EXERCISE MATERIAL:
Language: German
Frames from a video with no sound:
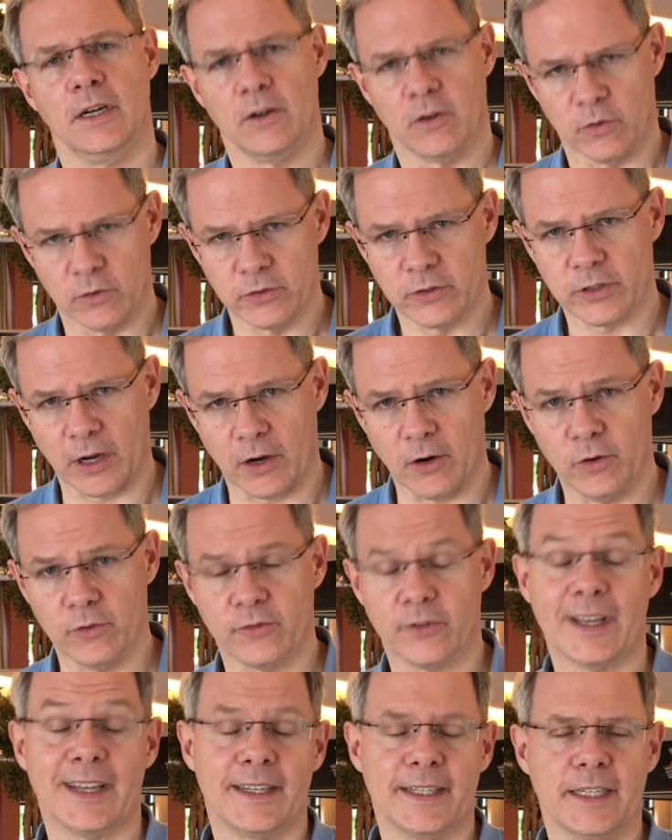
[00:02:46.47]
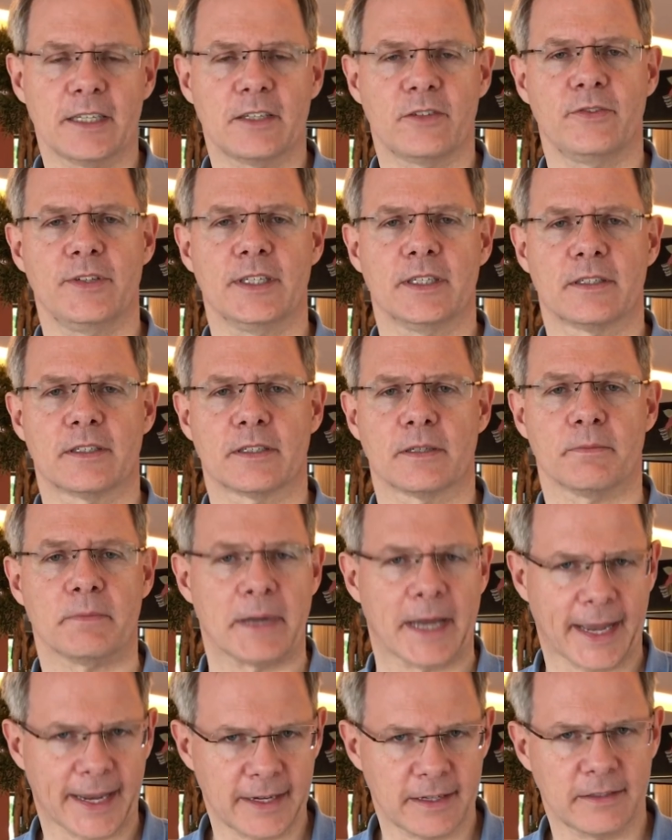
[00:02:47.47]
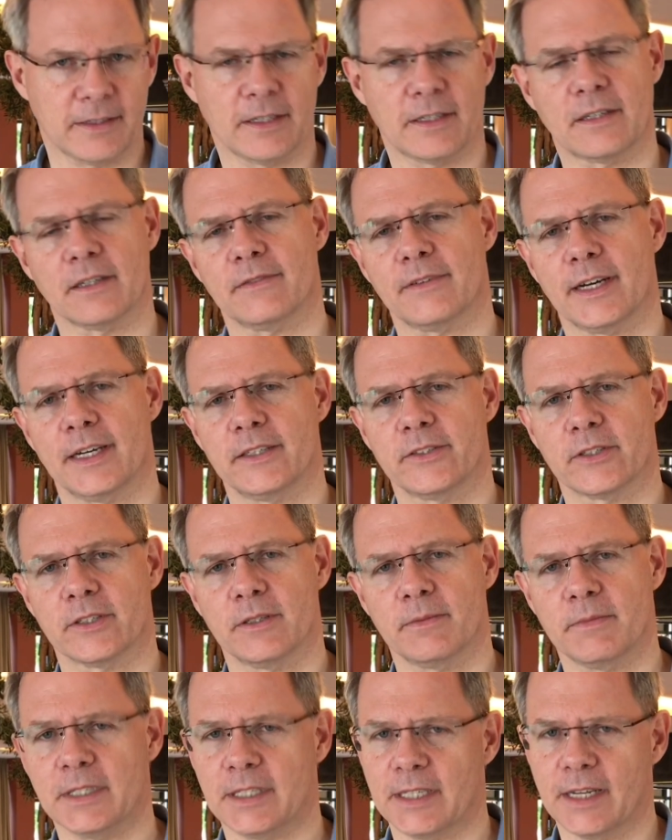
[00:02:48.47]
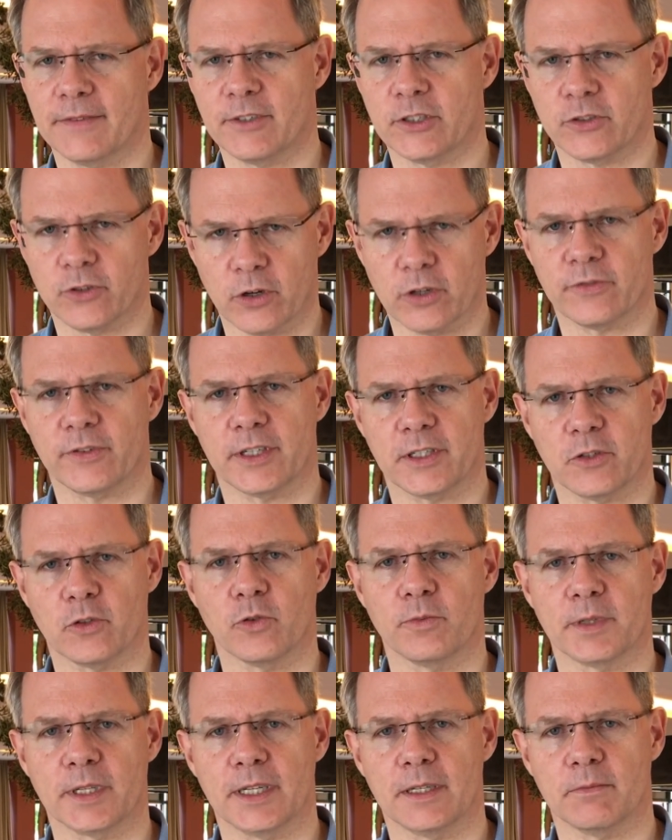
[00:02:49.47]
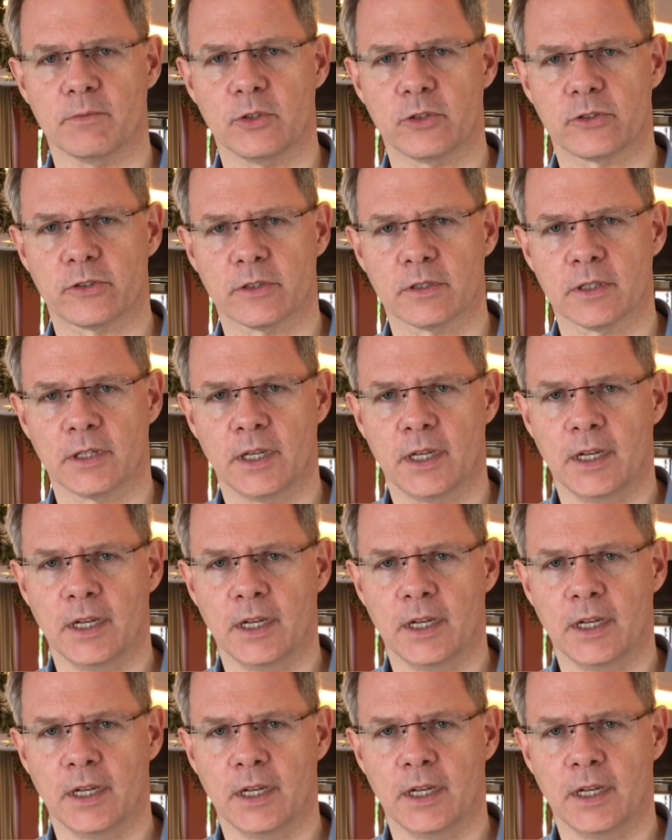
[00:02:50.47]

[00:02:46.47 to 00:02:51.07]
uns auferlegt wird, berechtigterweise, mit der wir sorgfältig umgehen müssen.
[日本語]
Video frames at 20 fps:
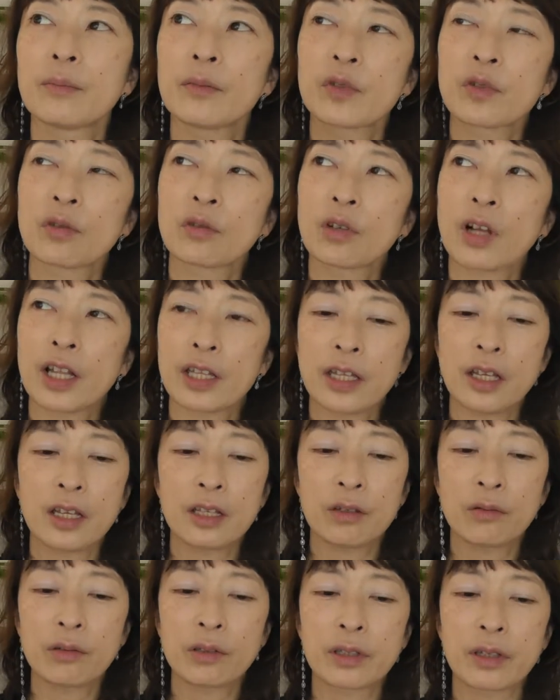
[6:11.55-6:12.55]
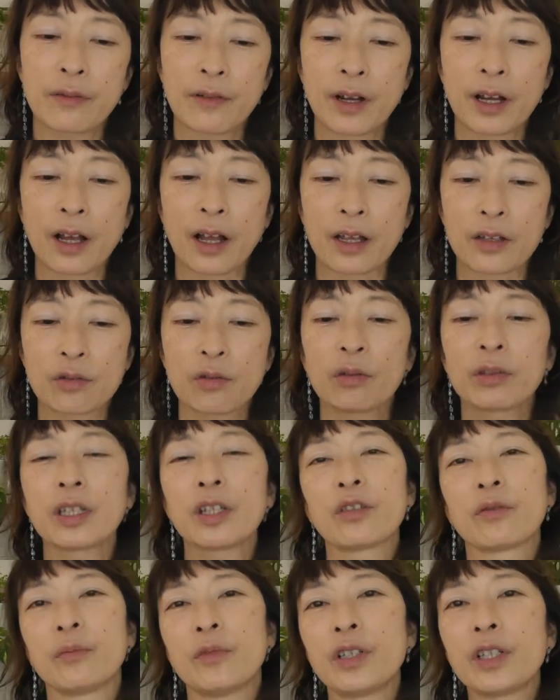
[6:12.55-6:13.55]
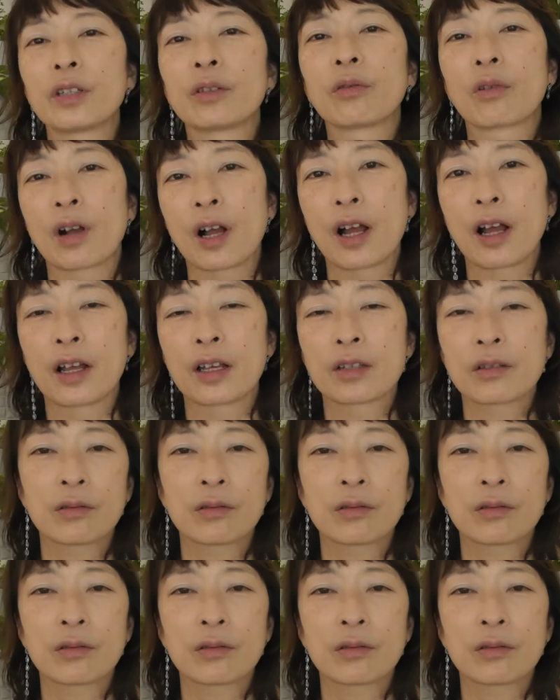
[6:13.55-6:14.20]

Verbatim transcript: その過程においてはそんなの無理とか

PROBLEM TO SOLVE:
The task calls for every record to be transcribed exactly, with no images included.

TASK RESULT:
Language: German
Frames from a video with no sound:
[00:02:46.47]
[00:02:47.47]
[00:02:48.47]
[00:02:49.47]
[00:02:50.47]

[00:02:46.47 to 00:02:51.07]
uns auferlegt wird, berechtigterweise, mit der wir sorgfältig umgehen müssen.
[日本語]
Video frames at 20 fps:
[6:11.55-6:12.55]
[6:12.55-6:13.55]
[6:13.55-6:14.20]

Verbatim transcript: その過程においてはそんなの無理とか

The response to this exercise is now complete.